_Provided material:_
········
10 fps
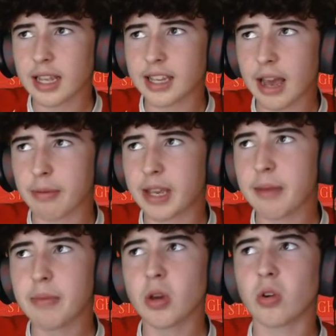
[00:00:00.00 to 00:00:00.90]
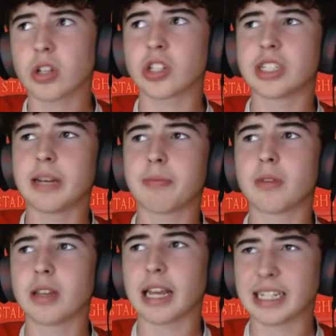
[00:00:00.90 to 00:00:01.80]
Yep, Kimpioga's
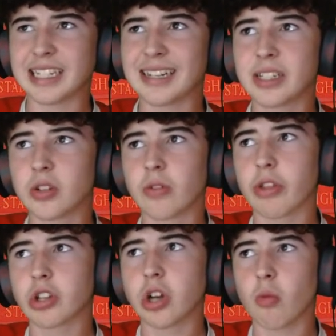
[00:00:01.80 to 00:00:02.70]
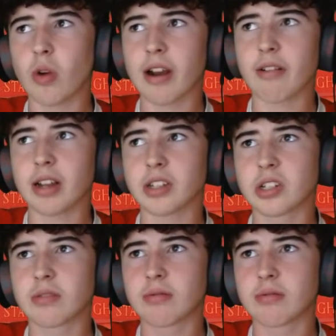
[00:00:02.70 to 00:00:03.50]
dinked it over the top, whereas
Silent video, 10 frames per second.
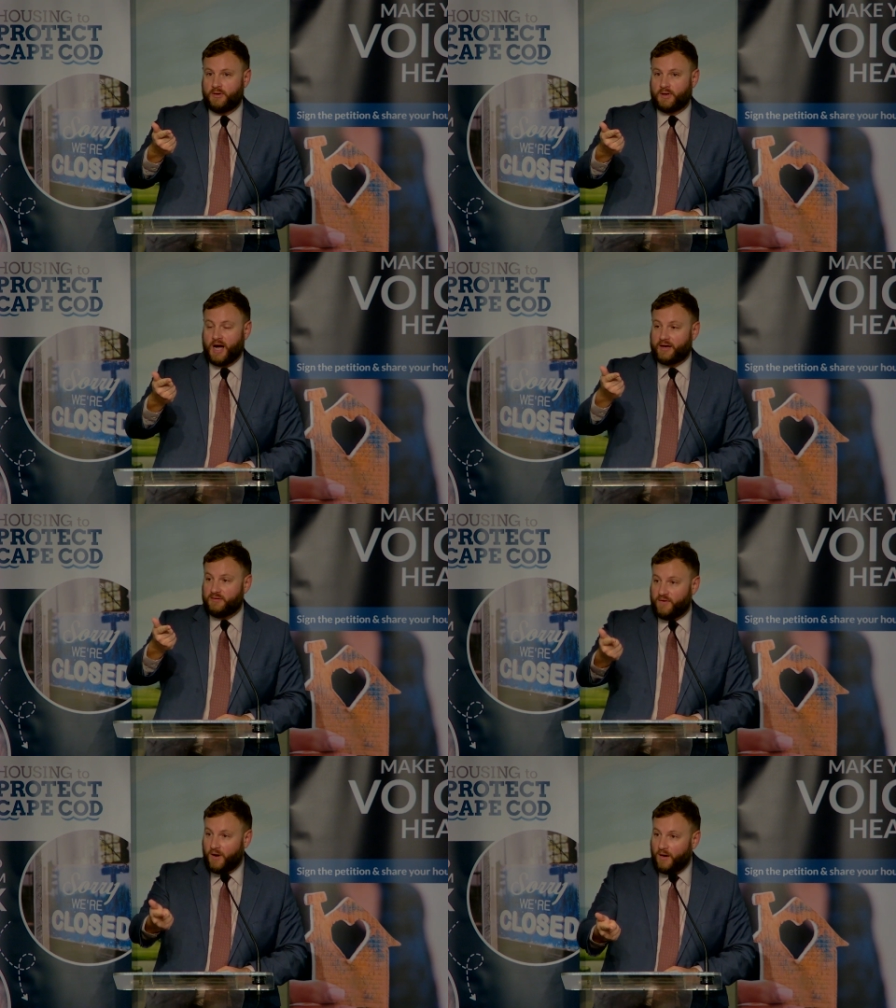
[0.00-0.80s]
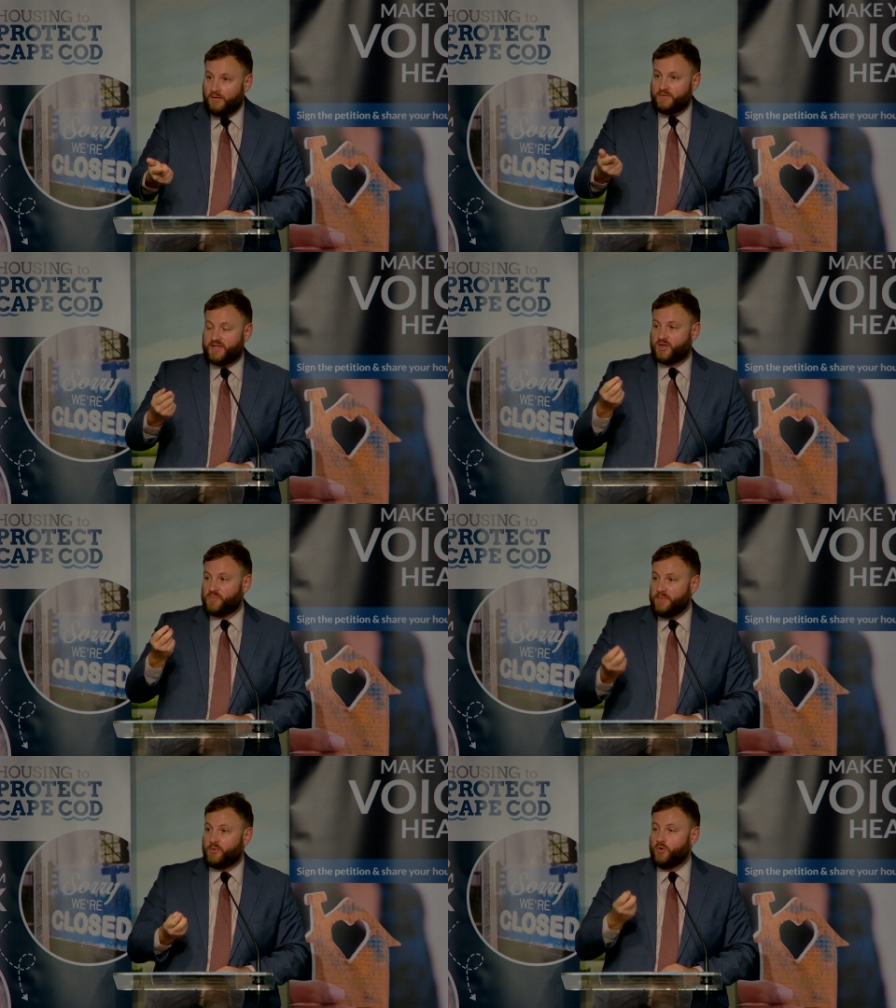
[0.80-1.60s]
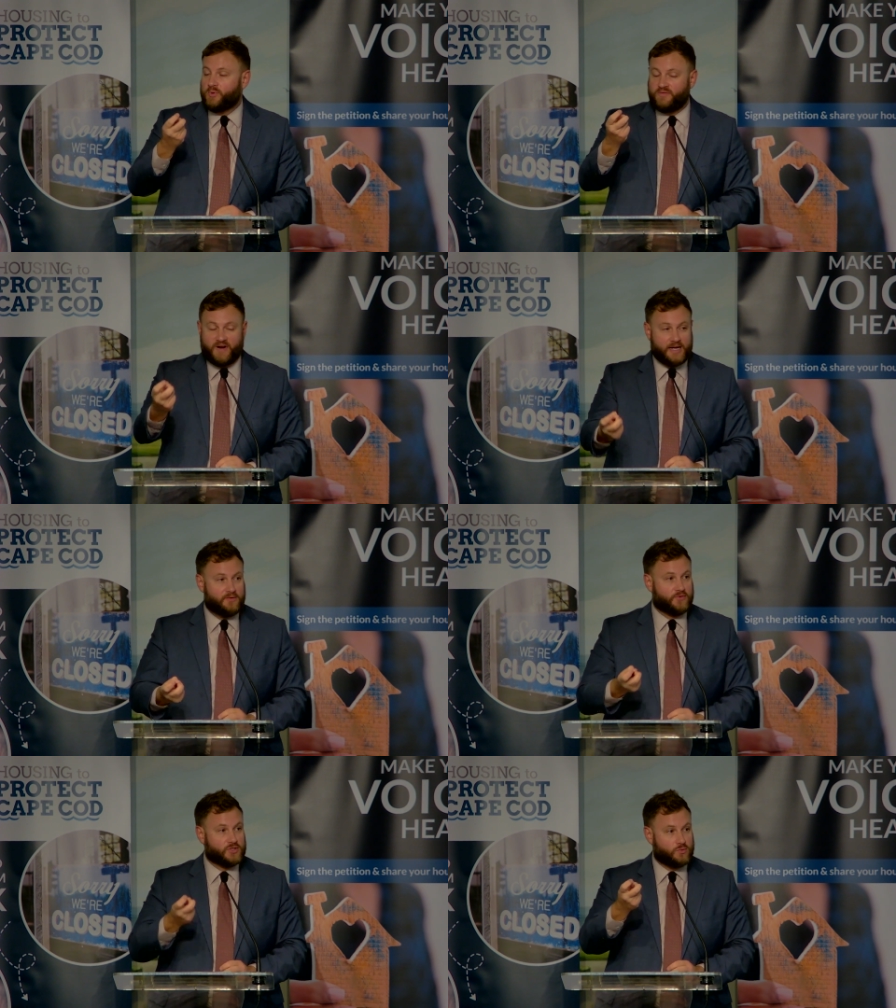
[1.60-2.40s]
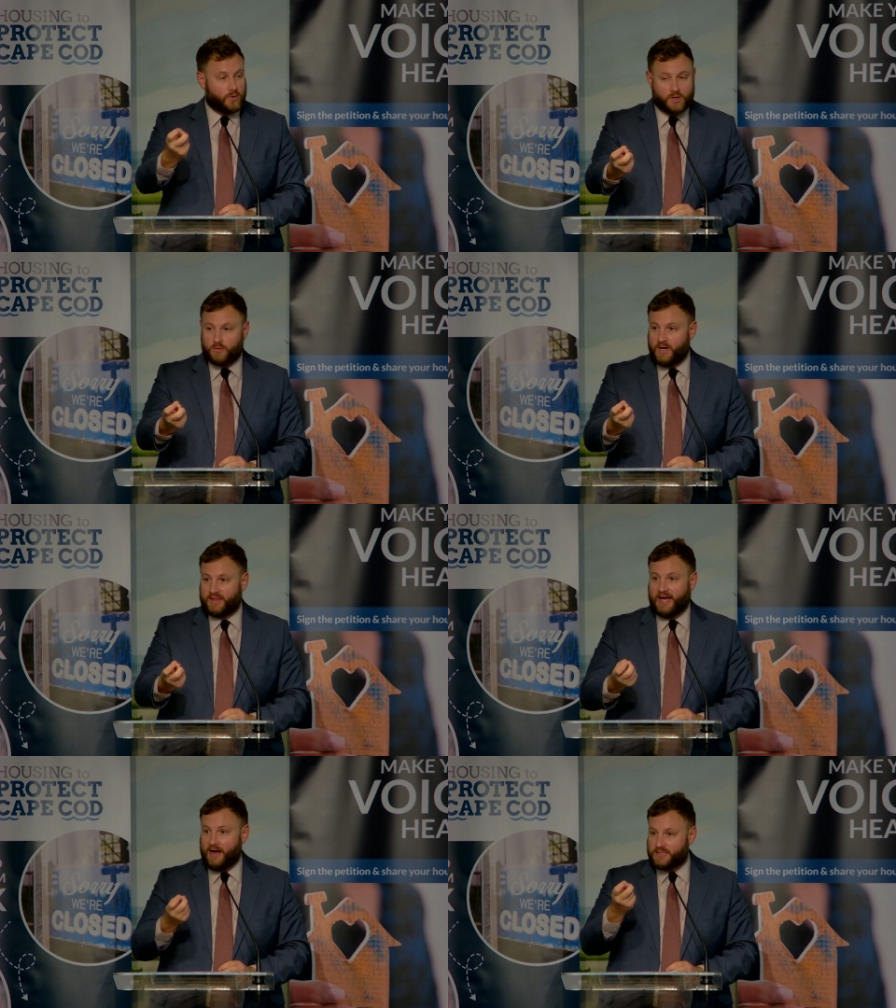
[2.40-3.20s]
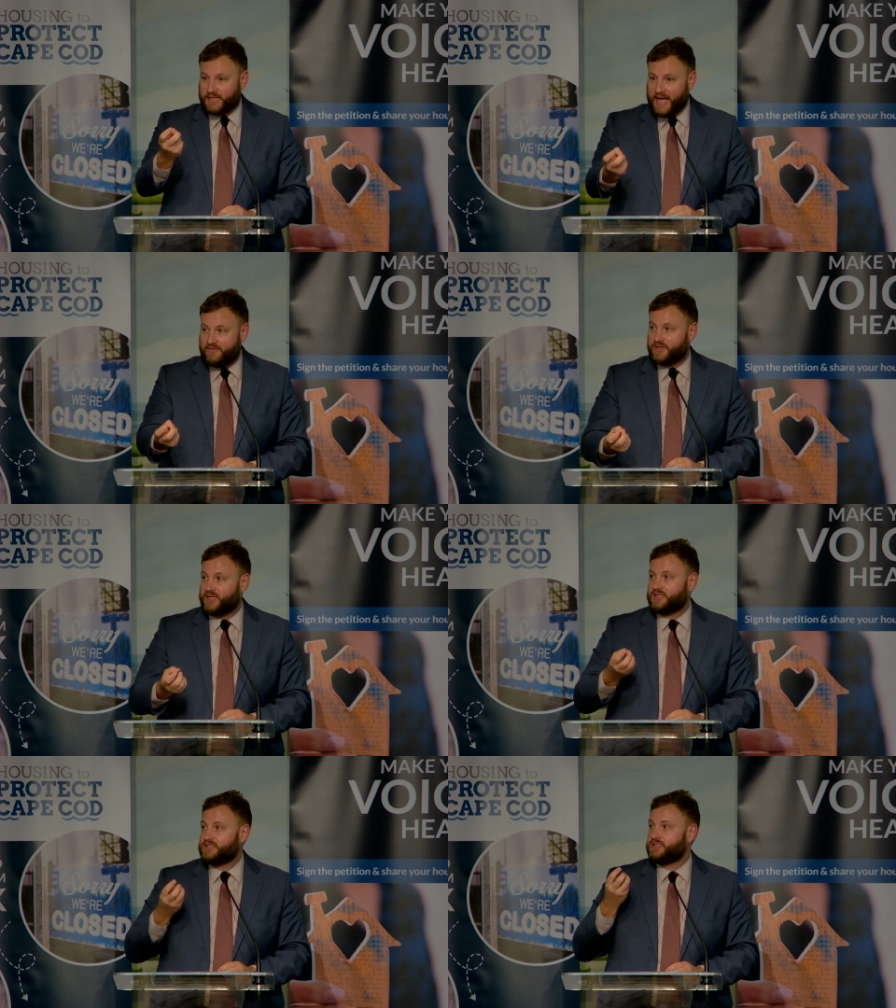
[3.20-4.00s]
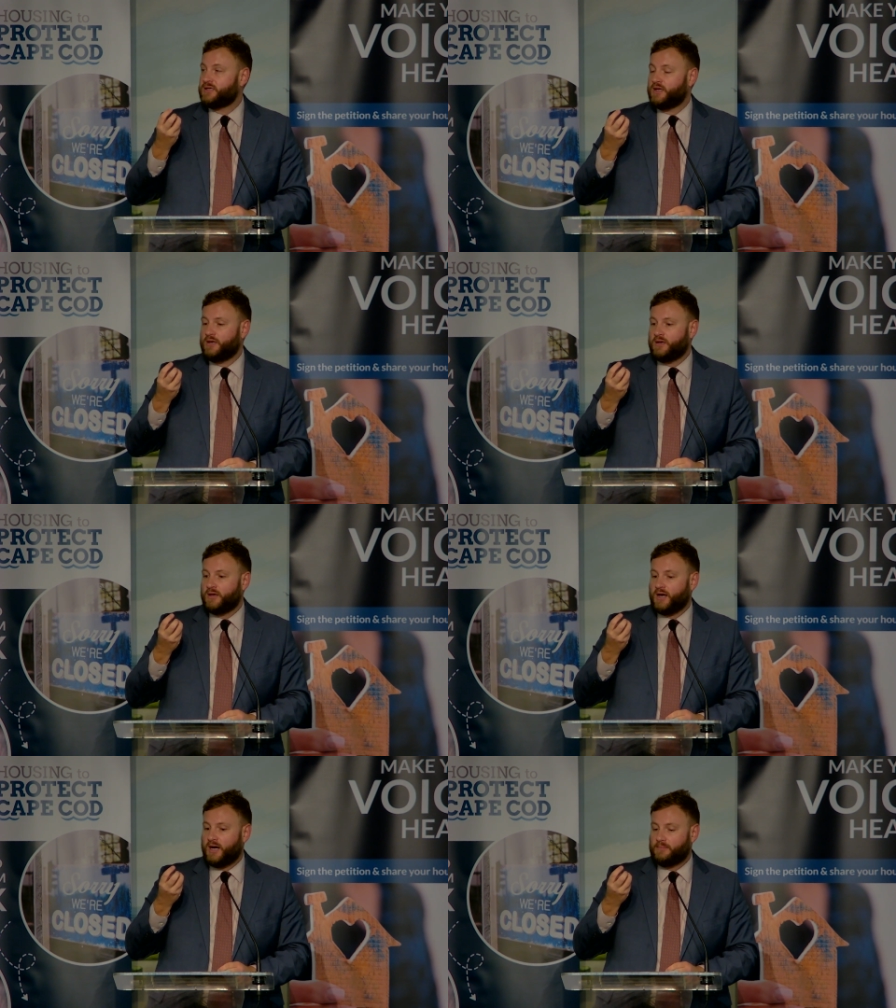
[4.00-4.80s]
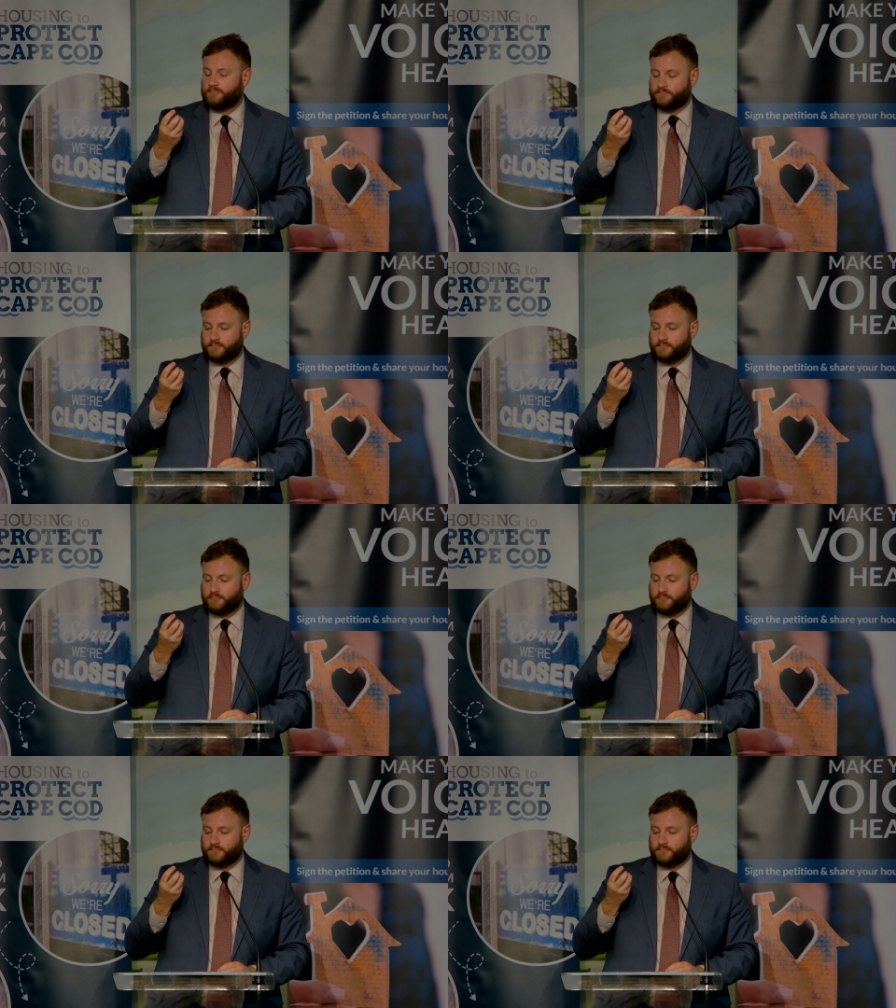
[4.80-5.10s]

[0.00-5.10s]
got involved, that the people who've been fighting for this work, right, the housing advocates and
········
The required output is every line from the one containing "[00:00:00.00 to 00:00:00.90]" through the last line of the data above, restated exactly and without pictures.

[00:00:00.00 to 00:00:00.90]
[00:00:00.90 to 00:00:01.80]
Yep, Kimpioga's
[00:00:01.80 to 00:00:02.70]
[00:00:02.70 to 00:00:03.50]
dinked it over the top, whereas
Silent video, 10 frames per second.
[0.00-0.80s]
[0.80-1.60s]
[1.60-2.40s]
[2.40-3.20s]
[3.20-4.00s]
[4.00-4.80s]
[4.80-5.10s]

[0.00-5.10s]
got involved, that the people who've been fighting for this work, right, the housing advocates and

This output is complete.